An exact copy of the entries below is needed, with every picture left out.
*** Supplied information Section Begins ***
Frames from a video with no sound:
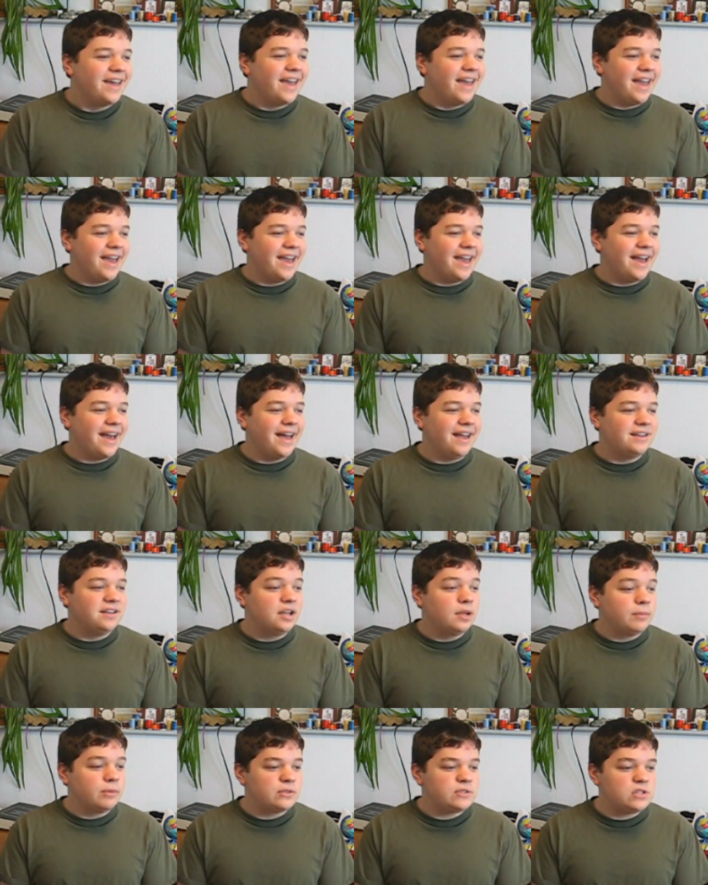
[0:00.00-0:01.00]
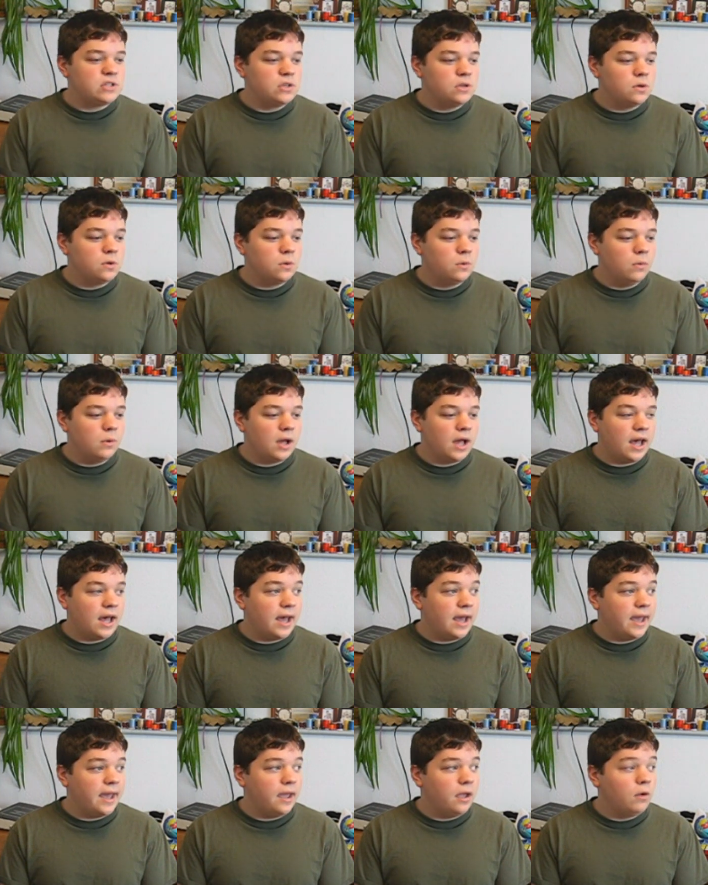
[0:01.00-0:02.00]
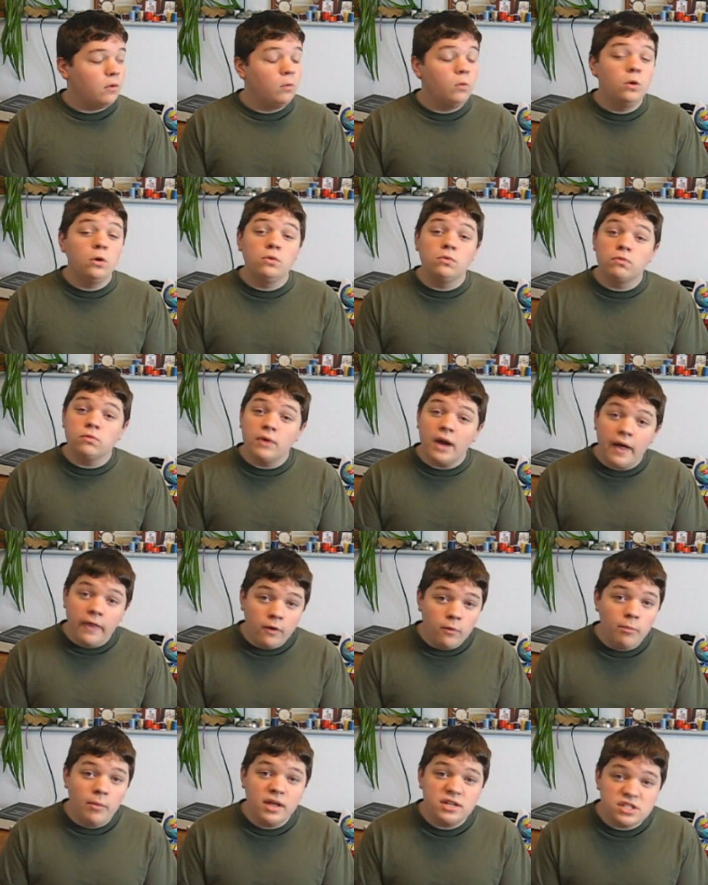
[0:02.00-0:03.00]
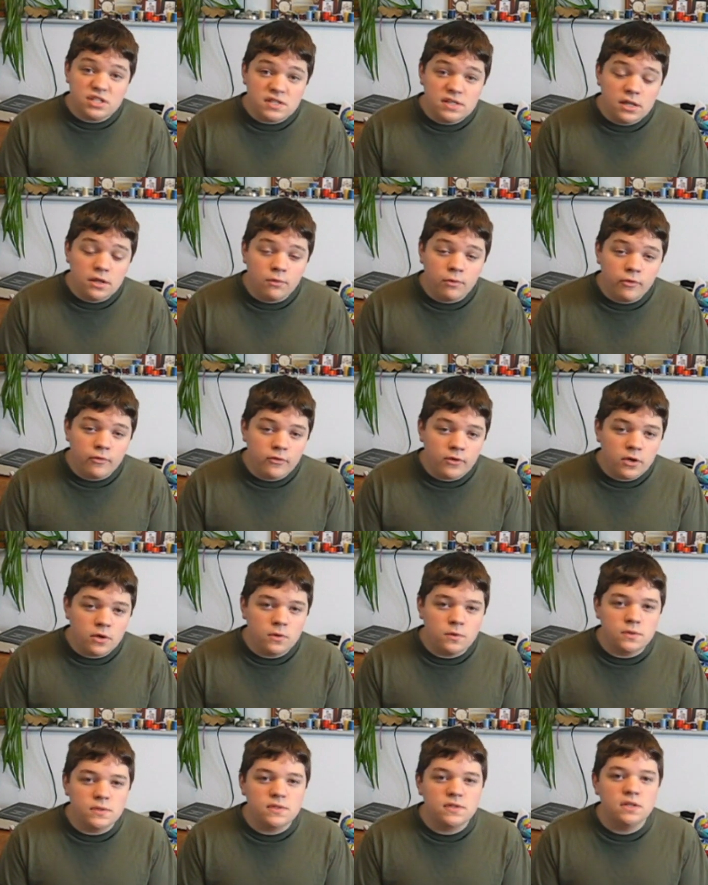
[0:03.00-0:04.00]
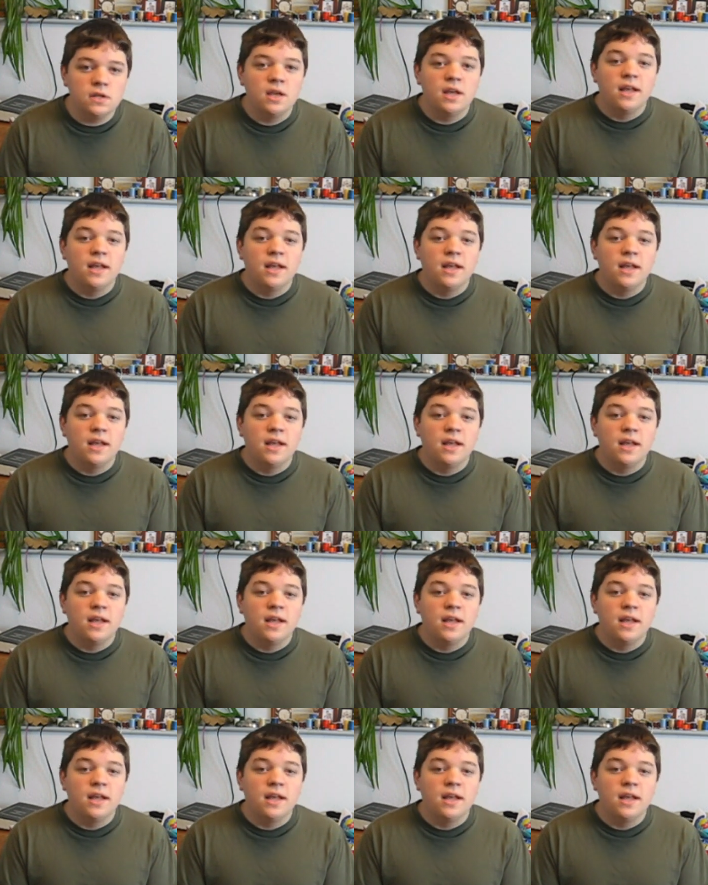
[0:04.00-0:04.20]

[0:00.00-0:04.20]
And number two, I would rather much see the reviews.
*** Supplied information Section Ends ***
§ **Task answer**
Frames from a video with no sound:
[0:00.00-0:01.00]
[0:01.00-0:02.00]
[0:02.00-0:03.00]
[0:03.00-0:04.00]
[0:04.00-0:04.20]

[0:00.00-0:04.20]
And number two, I would rather much see the reviews.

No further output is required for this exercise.